Rampai

“A, di sini ada kapulaga?”
“Nggak ada, Teh, adanya di tukang rampai …”

Rampai. Entah mengapa, pagi itu kata tersebut tiba-tiba terdengar segar di telinga saya. Rampai adalah campuran, kumpulan, assorted.

Ketika kuliah di Sastra Indonesia, saya berkenalan dengan istilah “bunga rampai” alias kumpulan tulisan-tulisan pendek yang dibundel menjadi satu. Namun, bunga rampai yang muncul di pikiran saya bukan bunga rampai yang itu.

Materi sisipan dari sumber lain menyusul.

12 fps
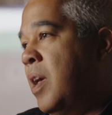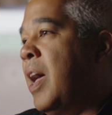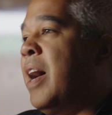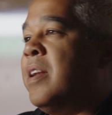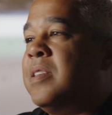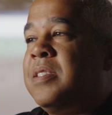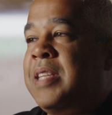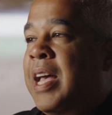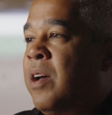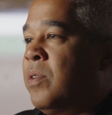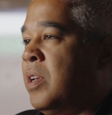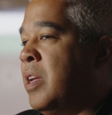How does
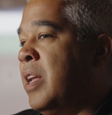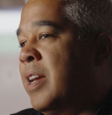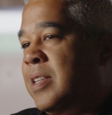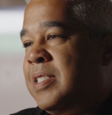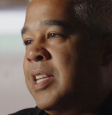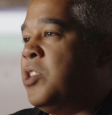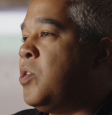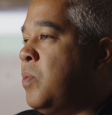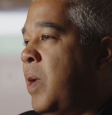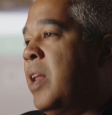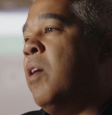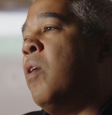sound going to accentuate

Sambil meninggalkan penjual bumbu dapur dan mencari penjual rampai, kelopak bunga warna-warni bertaburan di memori saya. Saya ingat apa yang diindera telapak tangan saya ketika meraupnya. Halus, lembut, dan ringkih. Saya juga ingat harum yang diindera penciuman saya saat dikelilingi bunga rampai. Harum toleransi. Beraneka aroma baur tanpa berusaha saling menguasai.

Ketika mendapati ibu penjual rampai, saya langsung berhenti.

“Kapulaga ada, Bu? Sama kayu manis, jahe, tambah cengkih deh…”
“Ada,” sahut ibu penjual rampai sambil menjumput beberapa plastik kecil.

Saya menoleh ke arah setampah bunga rampai yang ada di sebelah si ibu. Entah mengapa, harumnya tidak merebak seperti yang saya bayangkan. Mungkin jumlahnya terlalu sedikit. Atau aromanya diterkam oleh amis darah ayam dan amis ikan yang sengit dan berani menguasai pasar. Saya tidak tahu persis.



“Ini, Neng, tujuh ribu,” kata ibu penjual bunga rampai sambil menyerahkan permintaan saya.
“Oh, iya. Makasih, Bu.”

Setelah membayar dan mengucapkan terima kasih, saya menenteng bahan-bahan yang saya beli.

Selain membawa kapulaga dan kawan-kawannya, ingatan saya membawa pulang bunga-bunga di dalam tampah.

Meskipun baunya tak tercium dan sudah dicerabut dari kehidupan, kelopak-kelopak bunga itu masih memesona. Warnanya masih cemerlang: ungu buah naga. Kuning. Putih. Pastel.

Saat masih menjadi bagian dari bunga yang hidup, mereka berfungsi membalut dan melindungi mahkota bunga. Ketika sudah dicabut dari tubuh bunga, rampaian kelopak ditabur di atas pusara sebagai tanda perpisahan kepada kehidupan.

RIP Stephen Hawking 8 Januari 1942 – 14 Maret 2018

Ketika mendengar kabar kepergiannnya, entah mengapa justru tulisan ini yang ingin saya tulis. 



Terlalu banyak kata “entah mengapa” dalam artikel ini dan keluasan semesta.